We were married in June 1991, and lived together in the Montclair studio.  It was a truly magical, but short-lived time for us.  The fire came in October.  We understand that some transient campers started it in a canyon near the Caldecott tunnel on Saturday.  The Fire Department thought they had extinguished the fire, but the Santa Ana winds on Sunday whipped new life into the embers, which in turn caused the massive wildfire.  Our home was destroyed.  As uninsured newlywed renters, it was devastating.  Fortunately though, we survived, as did our cats.  Some of our friends and neighbors were not so fortunate.

We stayed in our home through most of the day as the fire moved through the area.  When the fire got close we knew we had to go and so our neighbors and we evacuated.  It was hot and dry before the fire and everything burned.    The only things left standing in our neighborhood on Monday were brick chimneys.

That was a long time ago in our lives.  We live near Seattle, WA now.  It came as a shock to learn last week that there is an effort underway to remove the eucalyptus from the East Bay.  We are told that it is because the eucalyptus “exploded” during the 1991, firestorm.  Well, I can tell you that they did burn with fervor, but so did everything else including the more native trees and plants.  The eucalyptuses, while not being “native”, have established themselves as a solid part of the Bay Area.  It would not be the same there without the eucalyptus and to scapegoat them for the 1991, firestorm is short sighted.  The same hot and dry conditions and large supply of fuel on the ground will be ripe for a repeat whether or not the eucalyptuses are there.”

Scott West
Special Agent-in-Charge, Retired
Criminal Investigation Division
US Environmental Protection Agency

Scott doesn’t mention in this account that the fire was very hard on marriages and he was pleased to tell me that his very recent marriage was made immediately stronger by the ordeal of finding a new place to live and replacing all of their belongs.  So, when his wife, Suzanne, chimed in with the following addition to Scott’s story, it seemed a fitting example of the teamwork that began in 1991 and continues to this day:

“No, I think you covered it quite well. One thing you could add is that after the fire in October, we purchased a home in the Hayward hills (Dec 1991) and it backed up to a fence line which contained a big grove of eucalyptus trees.  We had no fear of these trees posing a huge fire threat, and we had just been through the biggest area fire in anyone’s memory. We loved that grove and the wildlife that lived there and were frequent visitors to our yard – deer, fox, raccoons. We also had 3 indoor/outdoor cats and I swear that the grove was the reason we never had any major issue with fleas.”

Suzanne West
Executive Director
Sarvey Wildlife Care Center

And Scott, adds to their shared memory:

“Good point Suzanne.

That grove was illegally cut while we lived there and it was a blow to us.  We loved those trees.  And don’t forget the opossum.”

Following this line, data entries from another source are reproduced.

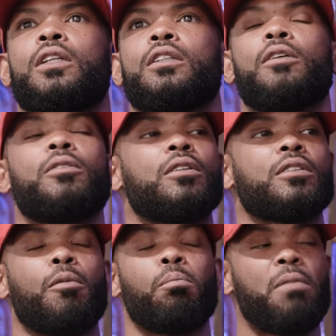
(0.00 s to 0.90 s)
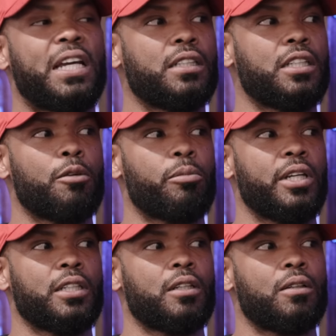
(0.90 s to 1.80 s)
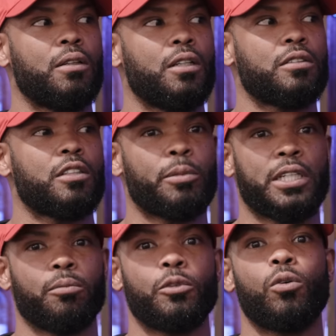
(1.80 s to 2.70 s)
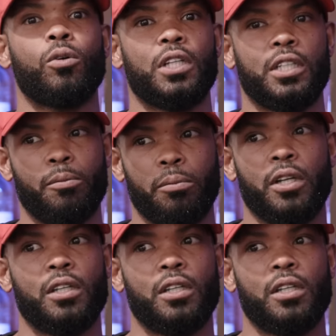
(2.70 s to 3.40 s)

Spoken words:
Them girls are mad in their brain, you know, some of them. Not all of them, but a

I am very grateful for Scott and Suzanne’s willingness to tell us their story.  We know they are not alone in their assessment of the 1991 fire.  We have received many similar comments over the many years we have worked on this issue from other survivors of the 1991 fire.  We do not think the Wests’ experiences are unique.

View of Seattle from the Space Needle, with Mount Rainier in the distance. It was a beautiful day on March 29, 2016.